[Dataset entries]
------------------------------
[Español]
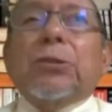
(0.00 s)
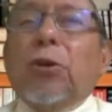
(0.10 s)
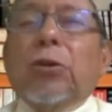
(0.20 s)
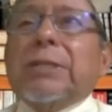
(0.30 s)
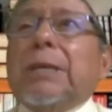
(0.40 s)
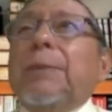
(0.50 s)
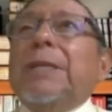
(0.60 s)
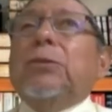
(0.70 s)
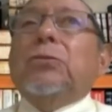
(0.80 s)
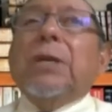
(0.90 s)
todos los
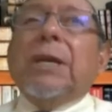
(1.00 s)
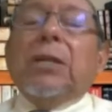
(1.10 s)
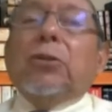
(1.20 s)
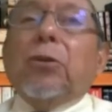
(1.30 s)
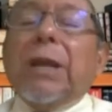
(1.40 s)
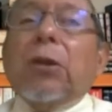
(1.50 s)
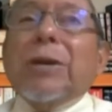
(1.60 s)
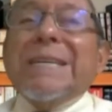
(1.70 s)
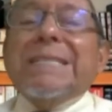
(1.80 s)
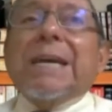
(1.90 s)
alimentos, toda la
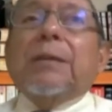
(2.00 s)
logística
------------------------------
Assigned task:
For this exercise, return the records above in full and exactly, omitting the images.

Solution below:
[Español]
(0.00 s)
(0.10 s)
(0.20 s)
(0.30 s)
(0.40 s)
(0.50 s)
(0.60 s)
(0.70 s)
(0.80 s)
(0.90 s)
todos los
(1.00 s)
(1.10 s)
(1.20 s)
(1.30 s)
(1.40 s)
(1.50 s)
(1.60 s)
(1.70 s)
(1.80 s)
(1.90 s)
alimentos, toda la
(2.00 s)
logística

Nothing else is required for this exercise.